- **Description of the task**
Down to the final line, write out the data below exactly.

- **Input for this task**
■ ■ ■

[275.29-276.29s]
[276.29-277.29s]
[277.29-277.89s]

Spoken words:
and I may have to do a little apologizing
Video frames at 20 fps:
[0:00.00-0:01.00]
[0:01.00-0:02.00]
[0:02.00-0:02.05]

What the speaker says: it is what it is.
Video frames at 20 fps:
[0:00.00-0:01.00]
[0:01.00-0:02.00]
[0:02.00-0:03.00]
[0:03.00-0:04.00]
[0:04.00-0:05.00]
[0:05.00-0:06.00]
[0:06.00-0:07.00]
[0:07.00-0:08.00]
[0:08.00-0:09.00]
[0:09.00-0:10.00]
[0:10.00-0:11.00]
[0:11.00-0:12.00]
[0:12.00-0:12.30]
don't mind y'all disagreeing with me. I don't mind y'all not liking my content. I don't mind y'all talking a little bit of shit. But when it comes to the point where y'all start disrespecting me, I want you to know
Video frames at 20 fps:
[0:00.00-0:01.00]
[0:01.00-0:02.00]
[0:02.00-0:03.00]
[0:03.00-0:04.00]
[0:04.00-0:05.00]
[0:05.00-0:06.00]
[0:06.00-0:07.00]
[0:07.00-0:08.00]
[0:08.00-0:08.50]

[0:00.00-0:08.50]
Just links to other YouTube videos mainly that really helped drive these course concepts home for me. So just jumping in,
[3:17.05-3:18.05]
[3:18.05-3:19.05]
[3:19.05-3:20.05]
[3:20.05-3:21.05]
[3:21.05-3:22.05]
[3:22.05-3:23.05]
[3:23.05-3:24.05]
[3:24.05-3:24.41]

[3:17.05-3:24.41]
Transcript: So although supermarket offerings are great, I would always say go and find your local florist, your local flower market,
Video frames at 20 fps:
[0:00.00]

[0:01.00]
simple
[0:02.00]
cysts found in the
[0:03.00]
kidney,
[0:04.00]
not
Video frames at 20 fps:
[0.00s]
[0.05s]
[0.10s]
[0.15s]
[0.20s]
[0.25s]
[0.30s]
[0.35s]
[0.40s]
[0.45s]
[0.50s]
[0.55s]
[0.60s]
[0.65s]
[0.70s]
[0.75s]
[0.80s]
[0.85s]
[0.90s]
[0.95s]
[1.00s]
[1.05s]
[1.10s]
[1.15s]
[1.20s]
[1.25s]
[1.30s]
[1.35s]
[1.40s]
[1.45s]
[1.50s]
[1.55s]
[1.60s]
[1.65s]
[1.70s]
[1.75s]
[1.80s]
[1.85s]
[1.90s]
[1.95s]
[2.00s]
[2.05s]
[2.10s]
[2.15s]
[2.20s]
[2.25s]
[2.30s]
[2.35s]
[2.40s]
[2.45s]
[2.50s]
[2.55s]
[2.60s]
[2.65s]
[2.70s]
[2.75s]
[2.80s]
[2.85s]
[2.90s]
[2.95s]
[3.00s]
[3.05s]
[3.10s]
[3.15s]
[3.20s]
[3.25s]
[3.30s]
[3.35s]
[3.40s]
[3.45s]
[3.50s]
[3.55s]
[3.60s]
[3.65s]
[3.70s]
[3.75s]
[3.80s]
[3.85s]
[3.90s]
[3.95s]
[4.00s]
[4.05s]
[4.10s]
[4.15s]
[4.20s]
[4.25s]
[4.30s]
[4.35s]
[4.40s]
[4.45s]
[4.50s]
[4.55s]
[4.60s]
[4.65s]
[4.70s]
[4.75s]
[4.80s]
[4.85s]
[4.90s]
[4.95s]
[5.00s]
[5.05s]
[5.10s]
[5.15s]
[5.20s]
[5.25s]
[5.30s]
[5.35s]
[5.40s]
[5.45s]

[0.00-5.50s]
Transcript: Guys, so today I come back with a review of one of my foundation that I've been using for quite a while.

■ ■ ■

- **Output**
[275.29-276.29s]
[276.29-277.29s]
[277.29-277.89s]

Spoken words:
and I may have to do a little apologizing
Video frames at 20 fps:
[0:00.00-0:01.00]
[0:01.00-0:02.00]
[0:02.00-0:02.05]

What the speaker says: it is what it is.
Video frames at 20 fps:
[0:00.00-0:01.00]
[0:01.00-0:02.00]
[0:02.00-0:03.00]
[0:03.00-0:04.00]
[0:04.00-0:05.00]
[0:05.00-0:06.00]
[0:06.00-0:07.00]
[0:07.00-0:08.00]
[0:08.00-0:09.00]
[0:09.00-0:10.00]
[0:10.00-0:11.00]
[0:11.00-0:12.00]
[0:12.00-0:12.30]
don't mind y'all disagreeing with me. I don't mind y'all not liking my content. I don't mind y'all talking a little bit of shit. But when it comes to the point where y'all start disrespecting me, I want you to know
Video frames at 20 fps:
[0:00.00-0:01.00]
[0:01.00-0:02.00]
[0:02.00-0:03.00]
[0:03.00-0:04.00]
[0:04.00-0:05.00]
[0:05.00-0:06.00]
[0:06.00-0:07.00]
[0:07.00-0:08.00]
[0:08.00-0:08.50]

[0:00.00-0:08.50]
Just links to other YouTube videos mainly that really helped drive these course concepts home for me. So just jumping in,
[3:17.05-3:18.05]
[3:18.05-3:19.05]
[3:19.05-3:20.05]
[3:20.05-3:21.05]
[3:21.05-3:22.05]
[3:22.05-3:23.05]
[3:23.05-3:24.05]
[3:24.05-3:24.41]

[3:17.05-3:24.41]
Transcript: So although supermarket offerings are great, I would always say go and find your local florist, your local flower market,
Video frames at 20 fps:
[0:00.00]

[0:01.00]
simple
[0:02.00]
cysts found in the
[0:03.00]
kidney,
[0:04.00]
not
Video frames at 20 fps:
[0.00s]
[0.05s]
[0.10s]
[0.15s]
[0.20s]
[0.25s]
[0.30s]
[0.35s]
[0.40s]
[0.45s]
[0.50s]
[0.55s]
[0.60s]
[0.65s]
[0.70s]
[0.75s]
[0.80s]
[0.85s]
[0.90s]
[0.95s]
[1.00s]
[1.05s]
[1.10s]
[1.15s]
[1.20s]
[1.25s]
[1.30s]
[1.35s]
[1.40s]
[1.45s]
[1.50s]
[1.55s]
[1.60s]
[1.65s]
[1.70s]
[1.75s]
[1.80s]
[1.85s]
[1.90s]
[1.95s]
[2.00s]
[2.05s]
[2.10s]
[2.15s]
[2.20s]
[2.25s]
[2.30s]
[2.35s]
[2.40s]
[2.45s]
[2.50s]
[2.55s]
[2.60s]
[2.65s]
[2.70s]
[2.75s]
[2.80s]
[2.85s]
[2.90s]
[2.95s]
[3.00s]
[3.05s]
[3.10s]
[3.15s]
[3.20s]
[3.25s]
[3.30s]
[3.35s]
[3.40s]
[3.45s]
[3.50s]
[3.55s]
[3.60s]
[3.65s]
[3.70s]
[3.75s]
[3.80s]
[3.85s]
[3.90s]
[3.95s]
[4.00s]
[4.05s]
[4.10s]
[4.15s]
[4.20s]
[4.25s]
[4.30s]
[4.35s]
[4.40s]
[4.45s]
[4.50s]
[4.55s]
[4.60s]
[4.65s]
[4.70s]
[4.75s]
[4.80s]
[4.85s]
[4.90s]
[4.95s]
[5.00s]
[5.05s]
[5.10s]
[5.15s]
[5.20s]
[5.25s]
[5.30s]
[5.35s]
[5.40s]
[5.45s]

[0.00-5.50s]
Transcript: Guys, so today I come back with a review of one of my foundation that I've been using for quite a while.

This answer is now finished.